The amount of protein as well as the timing of your protein intake can work toward building muscle. Your protein needs depend on your physical activity level. Eating too much protein will not lead to guaranteed muscle. Like any other macronutrient, protein provides calories, and any extra calories beyond what you use will turn to fat. However, eating the right amount of protein as well as at the right time can help you work toward your muscle building efforts. Protein consumption after an intense exercise session is essential. After you work out, your body's muscle-specific building capabilities are elevated for up to 24 hours. To take advantage of this, you must consume protein for muscle building. Athletes should consume between 1.6 g and 1.8 g of protein per kg of body weight.
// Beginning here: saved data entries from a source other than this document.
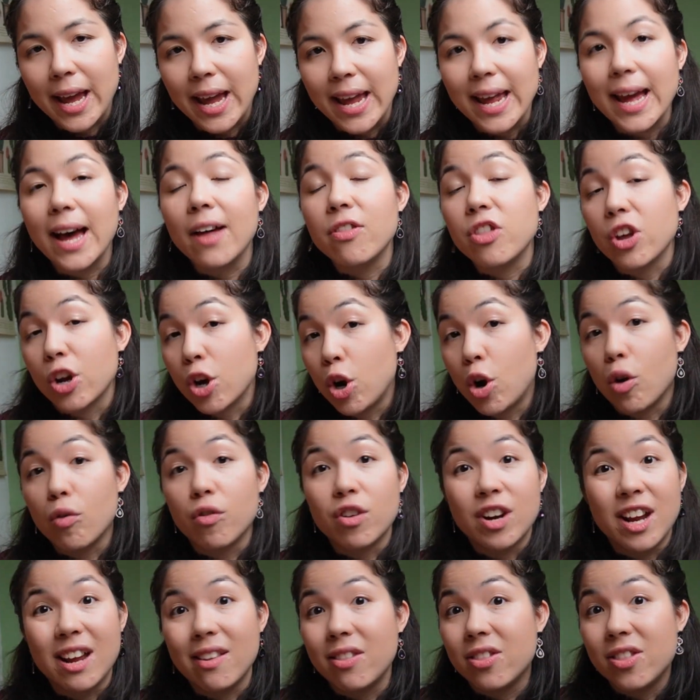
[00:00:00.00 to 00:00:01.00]
at the
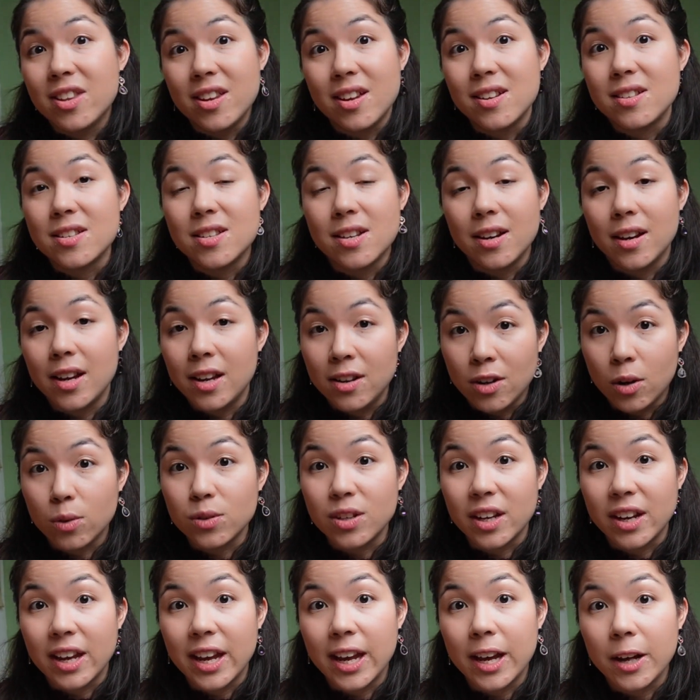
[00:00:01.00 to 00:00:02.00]
Coronet Theatre in Notting
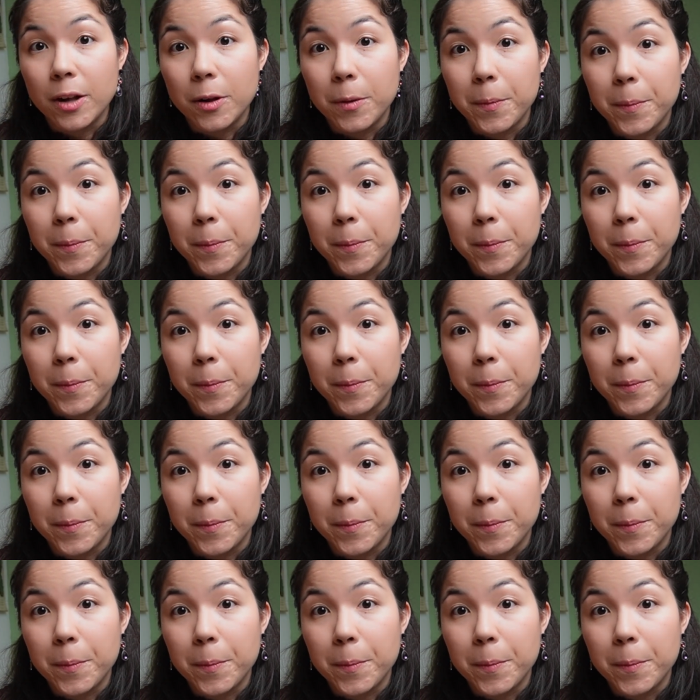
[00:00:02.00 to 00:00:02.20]
Hill.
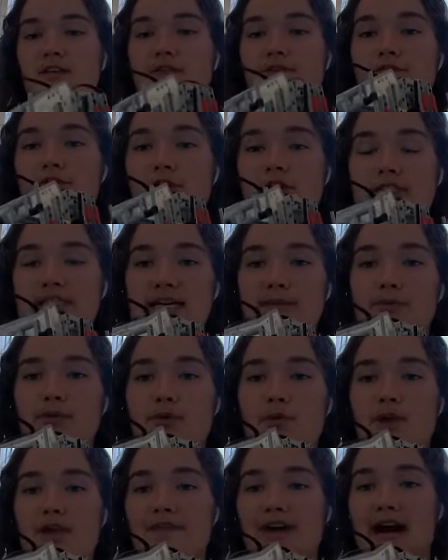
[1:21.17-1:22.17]
For example,
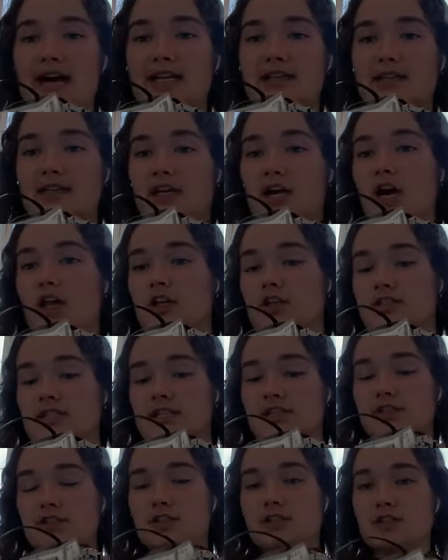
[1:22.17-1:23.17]
we've added the color
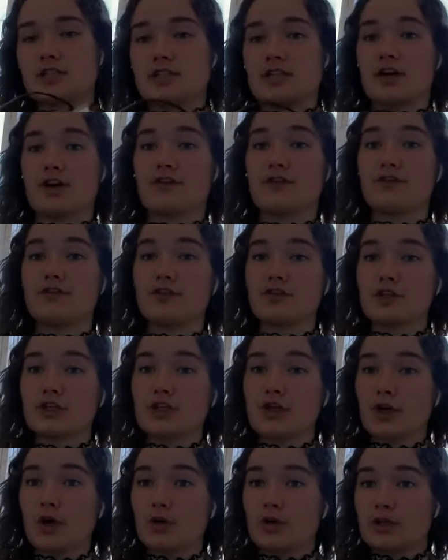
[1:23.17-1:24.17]
sensors, and they are fully
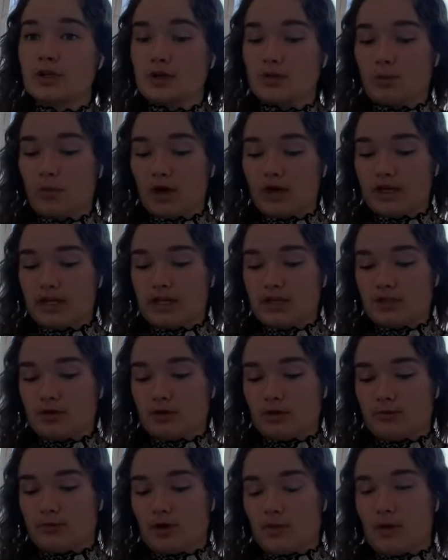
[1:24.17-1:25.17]
coded and working, so
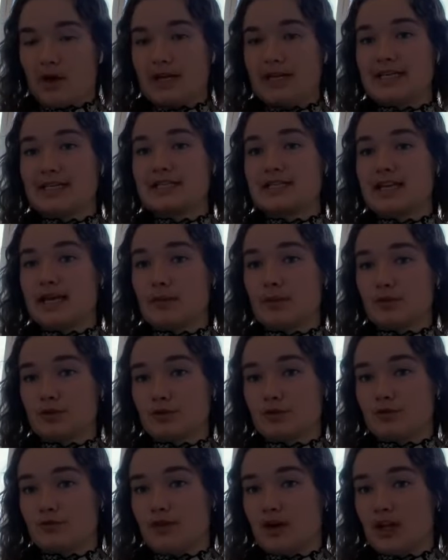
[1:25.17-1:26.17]
our robot is able to
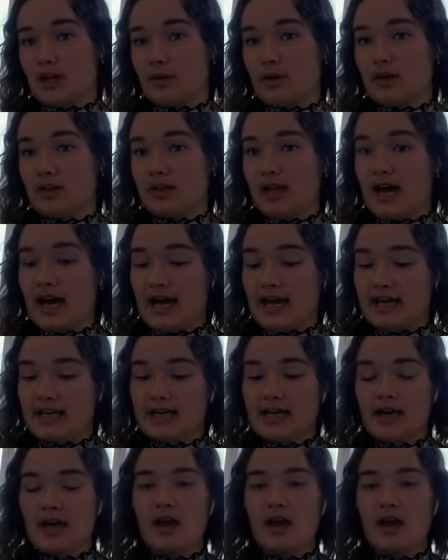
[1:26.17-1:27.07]
follow a line,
Your body will not build muscle without the right stimulus. Changing your diet to lose fat without exercise can result in a 25 percent loss of lean body mass for every pound you lose, according to the American Council on Exercise. Regular exercise works to burn calories, reduce fat and build muscle. Aerobic exercise is the calorie and fat burning activity that will best help you achieve your fat-loss goals. However, resistance exercise is the activity that will build muscle.

Safety and Guidelines

It is generally safe to lose about 1 percent of fat mass a month, according to the American Council on Exercise. This equates to a loss of about 1 to 2 lbs. a week. A woman looking for fitness goals should aim to reduce her body fat to between 21 percent and 24 percent. A woman athlete should be somewhere between 14 percent and 20 percent body fat. A man wishing to improve fitness and health should have a body fat percentage of 14 percent to 17 percent, while an athletic male should aim for a body fat percentage of 6 percent to 13 percent.